## [ABOUT THIS EXERCISE]
All entries below are to be written out again exactly, but no picture is to be copied.

## [Collected data]
- - - -
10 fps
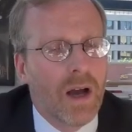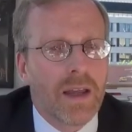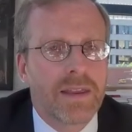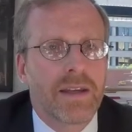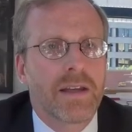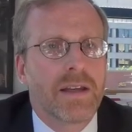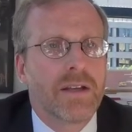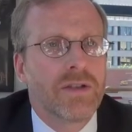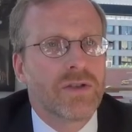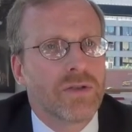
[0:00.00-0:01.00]
I think
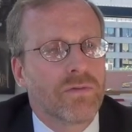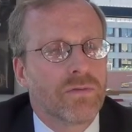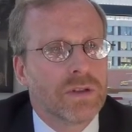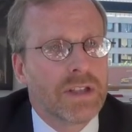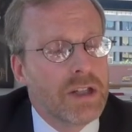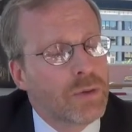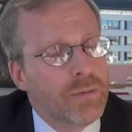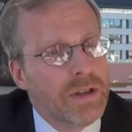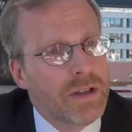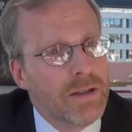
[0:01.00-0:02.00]
his release would
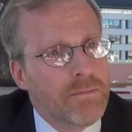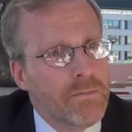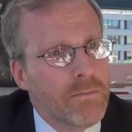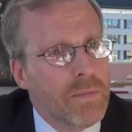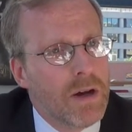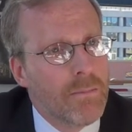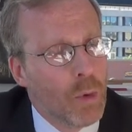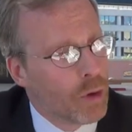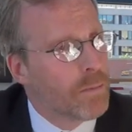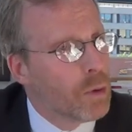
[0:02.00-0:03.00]
be
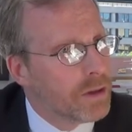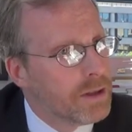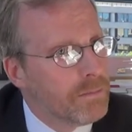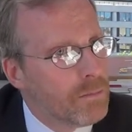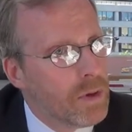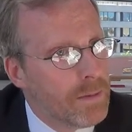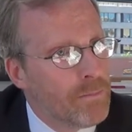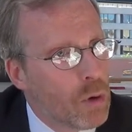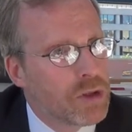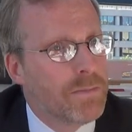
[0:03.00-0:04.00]
more important and
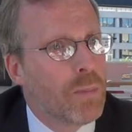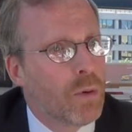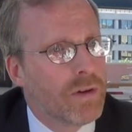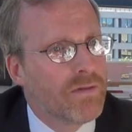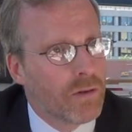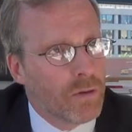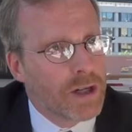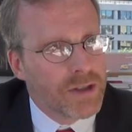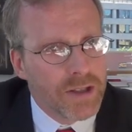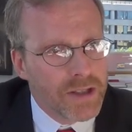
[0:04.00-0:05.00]
most important for
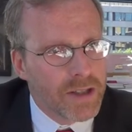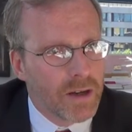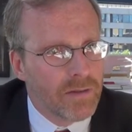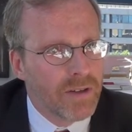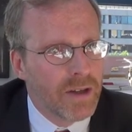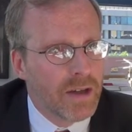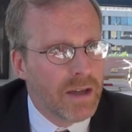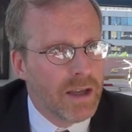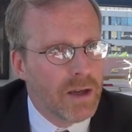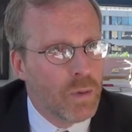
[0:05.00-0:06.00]
Russia itself.
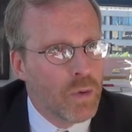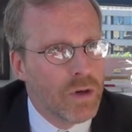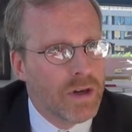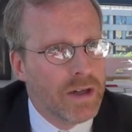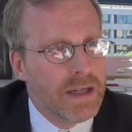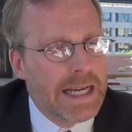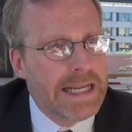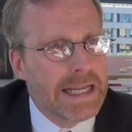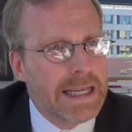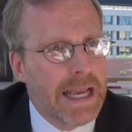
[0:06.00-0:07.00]
It would
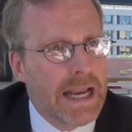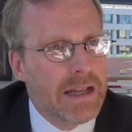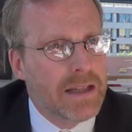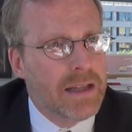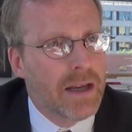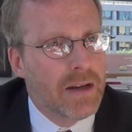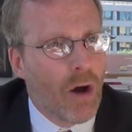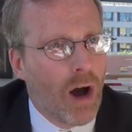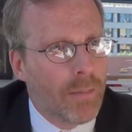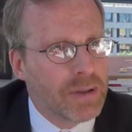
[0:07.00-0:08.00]
indicate that
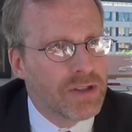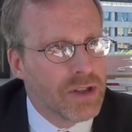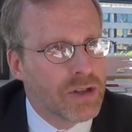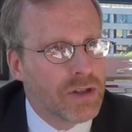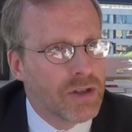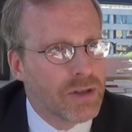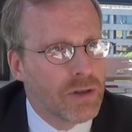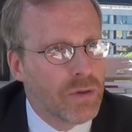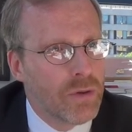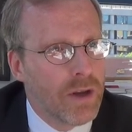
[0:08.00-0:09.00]
opposition
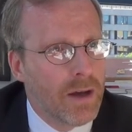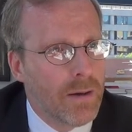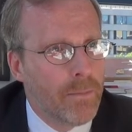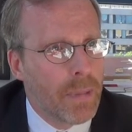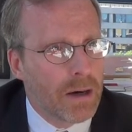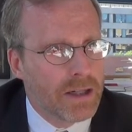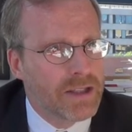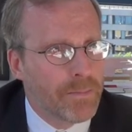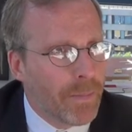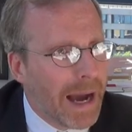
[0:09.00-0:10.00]
to the
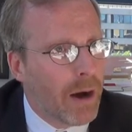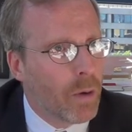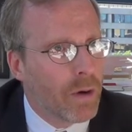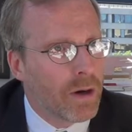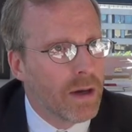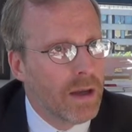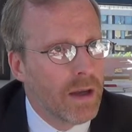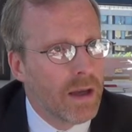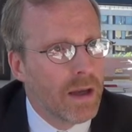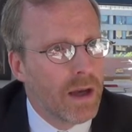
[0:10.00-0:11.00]
parties in power
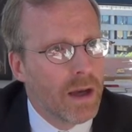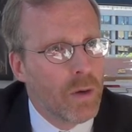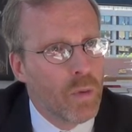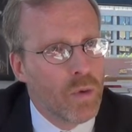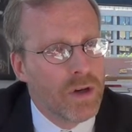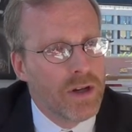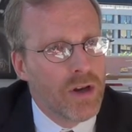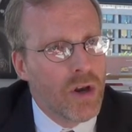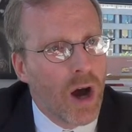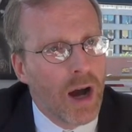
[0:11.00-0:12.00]
would
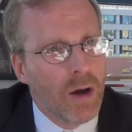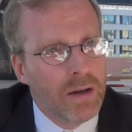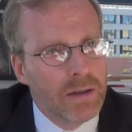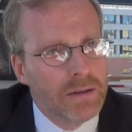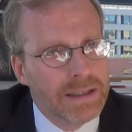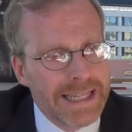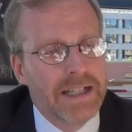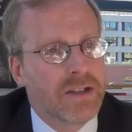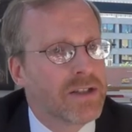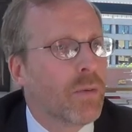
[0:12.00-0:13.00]
not
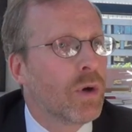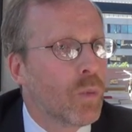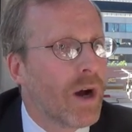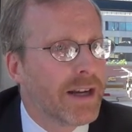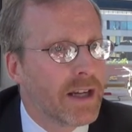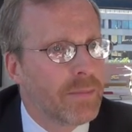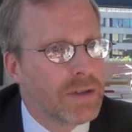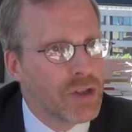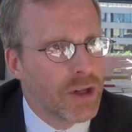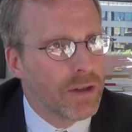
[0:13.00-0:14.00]
lead to someone winding up
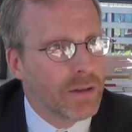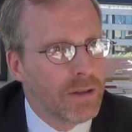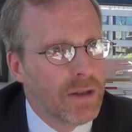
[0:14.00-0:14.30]
in jail.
- - - -
## [PROBLEM SOLUTION]
10 fps
[0:00.00-0:01.00]
I think
[0:01.00-0:02.00]
his release would
[0:02.00-0:03.00]
be
[0:03.00-0:04.00]
more important and
[0:04.00-0:05.00]
most important for
[0:05.00-0:06.00]
Russia itself.
[0:06.00-0:07.00]
It would
[0:07.00-0:08.00]
indicate that
[0:08.00-0:09.00]
opposition
[0:09.00-0:10.00]
to the
[0:10.00-0:11.00]
parties in power
[0:11.00-0:12.00]
would
[0:12.00-0:13.00]
not
[0:13.00-0:14.00]
lead to someone winding up
[0:14.00-0:14.30]
in jail.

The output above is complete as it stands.